Your goal - How do the lines read from the one holding "[00:00:10.00 to 00:00:11.00]" through the last line of the listing? Set them down exactly, pictures omitted.

Given data -

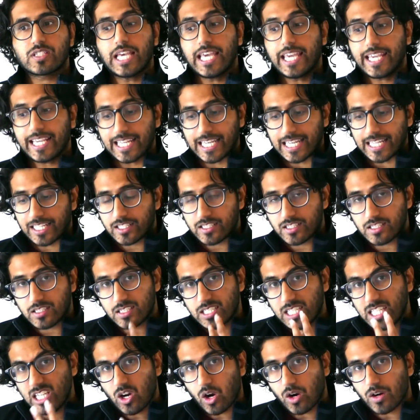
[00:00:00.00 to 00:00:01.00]
saying and
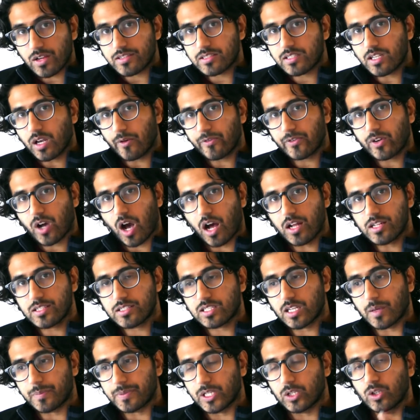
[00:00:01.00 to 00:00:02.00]
see our
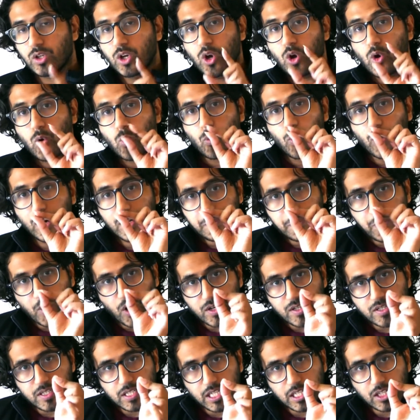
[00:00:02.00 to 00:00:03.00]
self-concept and what
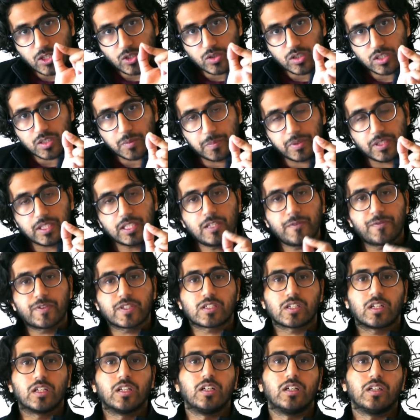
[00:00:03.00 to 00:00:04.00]
particular belief
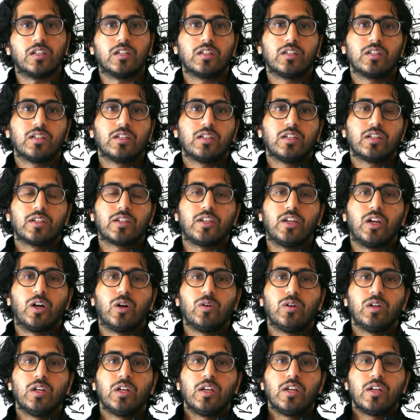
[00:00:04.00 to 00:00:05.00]
is hurt, you
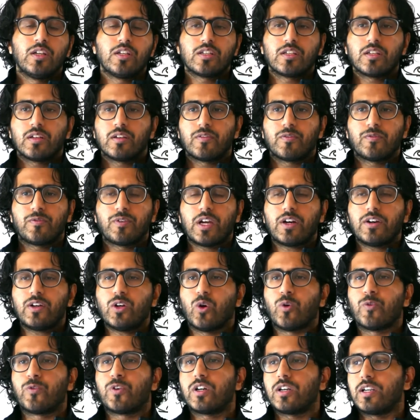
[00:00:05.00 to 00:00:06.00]
know? Very
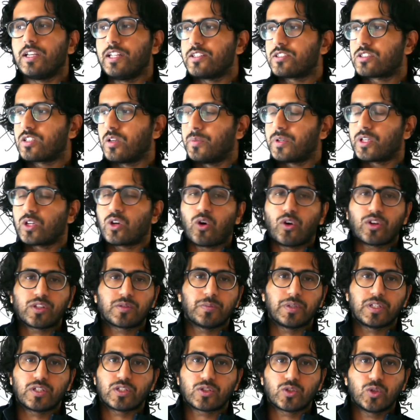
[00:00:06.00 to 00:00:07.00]
overtly, someone calls
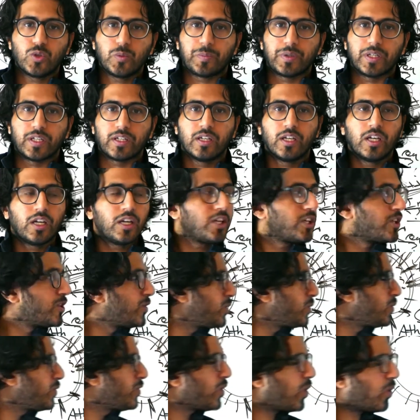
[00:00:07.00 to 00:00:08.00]
me stupid,
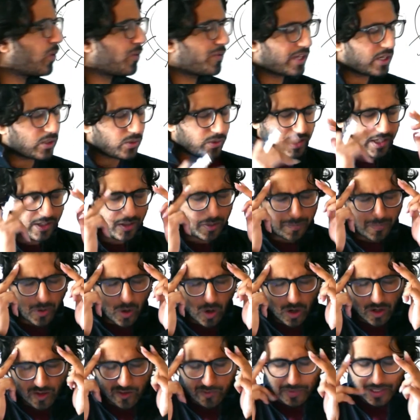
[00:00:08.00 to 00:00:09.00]
you know that, okay, the
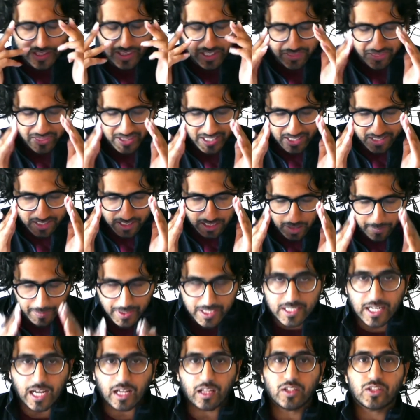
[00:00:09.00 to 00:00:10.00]
part of me that thinks that I'm
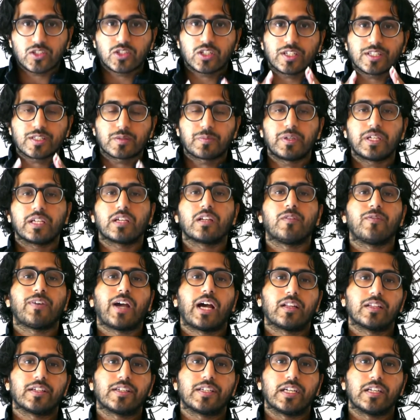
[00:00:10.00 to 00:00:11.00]
intelligent is being
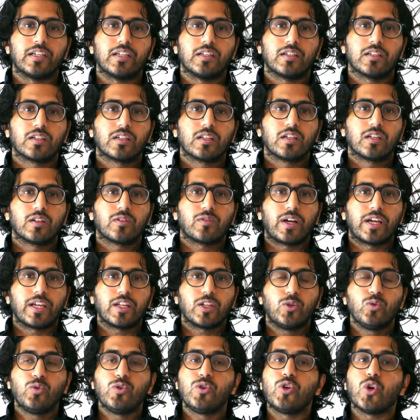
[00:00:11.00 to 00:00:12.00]
invalidated,
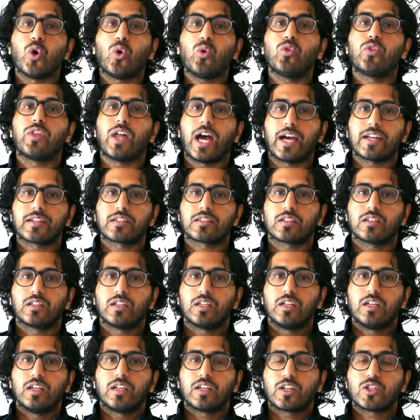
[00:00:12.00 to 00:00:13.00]
right? You know that,
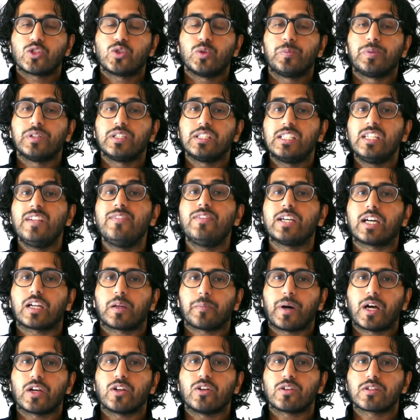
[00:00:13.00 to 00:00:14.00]
because you believe that
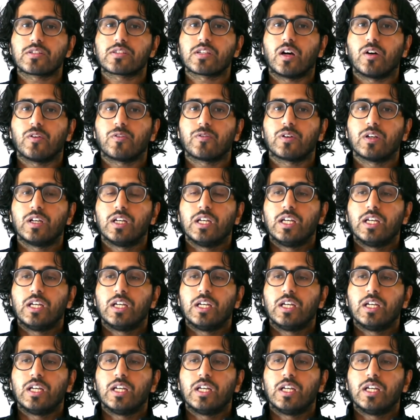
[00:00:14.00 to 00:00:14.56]
about yourself.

Answer space -
[00:00:10.00 to 00:00:11.00]
intelligent is being
[00:00:11.00 to 00:00:12.00]
invalidated,
[00:00:12.00 to 00:00:13.00]
right? You know that,
[00:00:13.00 to 00:00:14.00]
because you believe that
[00:00:14.00 to 00:00:14.56]
about yourself.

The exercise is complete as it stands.